When the most recent version of ISO 9001 came out in 2015, the standard’s authors introduced a significant change that even today remains a source of confusion for some quality professionals.

That change was an increased emphasis on risk-based thinking, a somewhat fuzzy term that has sparked numerous discussions about what it means—and the practical implications for manufacturers.

With that in mind, this post looks at the basics of ISO risk-based thinking, plus a strategy companies can use to comply with the standard while reducing production defects.

Risk-Based Thinking is the New Preventive Action

One conspicuous change that accompanied the new requirements was the elimination of the preventive action clause in ISO 9001:2015. It’s not a coincidence.

In the new version, risk-based thinking has replaced preventive action, providing a starting point for how to understand the term.

ISO has stated in separate guidance documents that the goal of the change was to get organizations to stop treating prevention as a standalone quality management system (QMS) component. Instead, the expectation is that companies incorporate prevention into the entire quality process. To that end, risk is woven throughout multiple clauses of the standard, including planning, operation, analysis and evaluation.

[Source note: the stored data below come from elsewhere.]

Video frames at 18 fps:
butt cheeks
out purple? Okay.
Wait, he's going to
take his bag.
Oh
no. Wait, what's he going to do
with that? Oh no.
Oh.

Risk-Based Thinking and the Process Approach

It’s important to note that ISO risk-based thinking requirements don’t mandate that companies implement a formal risk management process. This is in keeping with ISO’s intentional flexibility in terms of how companies implement standard requirements.

ISO guidance notes, however, that risk-based thinking is central to the Plan-Do-Check-Act approach, requiring organizations to:

  • Identify and understand risks
  • Determine what are unacceptable vs. acceptable risks
  • Plan actions to avoid, eliminate and/or mitigate risks
  • Execute on those plans and check effectiveness
  • Continuously improve from lessons learned

How to Use Layered Process Audits to Comply with Risk Requirements

Making risk part of your decision-making process sounds easy, but formalizing and documenting your approach can be less straightforward. Layered process audits (LPAs) help close that gap, giving manufacturers an important tool for reducing defects, certification findings and complaints.

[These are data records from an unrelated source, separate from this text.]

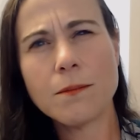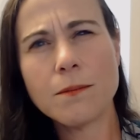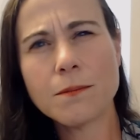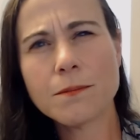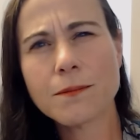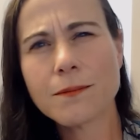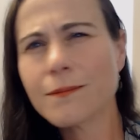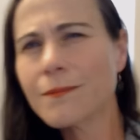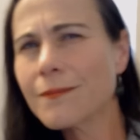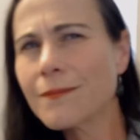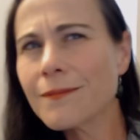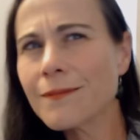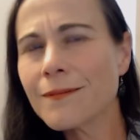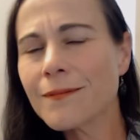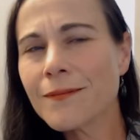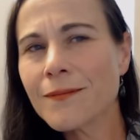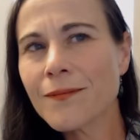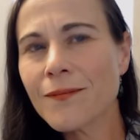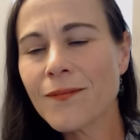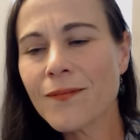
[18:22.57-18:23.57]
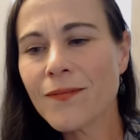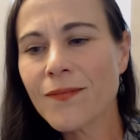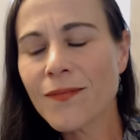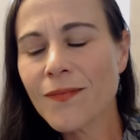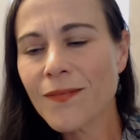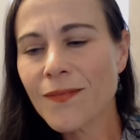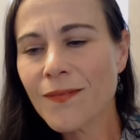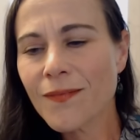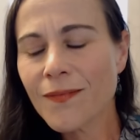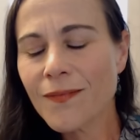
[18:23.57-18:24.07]

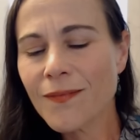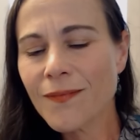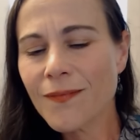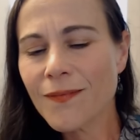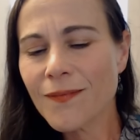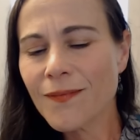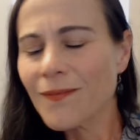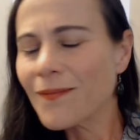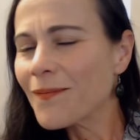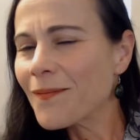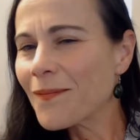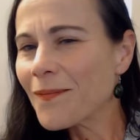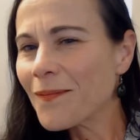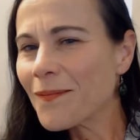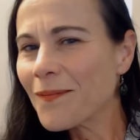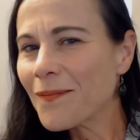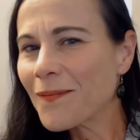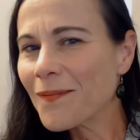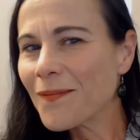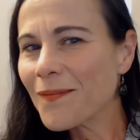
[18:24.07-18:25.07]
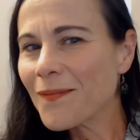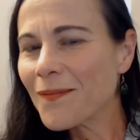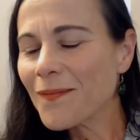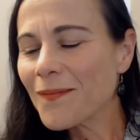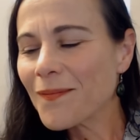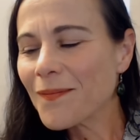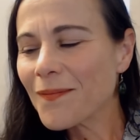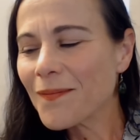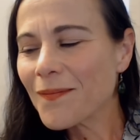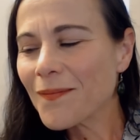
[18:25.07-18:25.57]

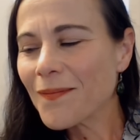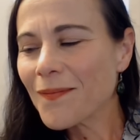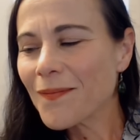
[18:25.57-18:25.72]
Nothing is said.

LPAs are a type of high-frequency audit that involve verifying process inputs to minimize variation from standards. In an LPA program, auditors at every level or layer of management participate in daily checks, getting more eyes on known risks to prevent production defects.

LPAs help companies comply with ISO risk-based thinking requirements by:

  • Engaging the team in identifying risks: Cross-functional teams that include engineering, operations and quality should contribute to writing LPA questions, which examine high-risk process inputs such as equipment settings and functionality of error-proofing devices.
  • Planning actions to reduce risks: Checking process inputs helps prevent production defects at their source, which is far more effective than just inspecting finished products. Each LPA question also includes a reaction plan to mitigate any non-conformances identified during the audits.
  • Helping execute plans and determining effectiveness: LPAs provide a formal structure for making sure work instructions and other documentation is actually followed. Reporting on audit findings helps reduce risk by identifying where problems are occurring or recurring and revealing trends in nonconformances in different areas of the plant.
  • Enabling continuous improvement: Adding new LPA questions based on corrective actions or complaints ensures any fixes you implement stay in place. Via face-to-face conversations between management and front-line operators, LPAs also help leaders identify process improvements and documentation that needs shoring up.

Using a digital LPA platform like EASE can help manufacturers demonstrate effective handling of quality risks, streamlining certification while improving customer satisfaction. This type of platform provides key advantages over paper-based LPAs with automated scheduling, mobile audits and immediate access to findings.

According to ISO, risk-based thinking is about making prevention part of what you do every day rather than a one-off activity for satisfying a management system requirement. LPAs align with this goal with daily checks of known risks, proactive identification of emerging risks and a process to prevent recurrence of quality problems.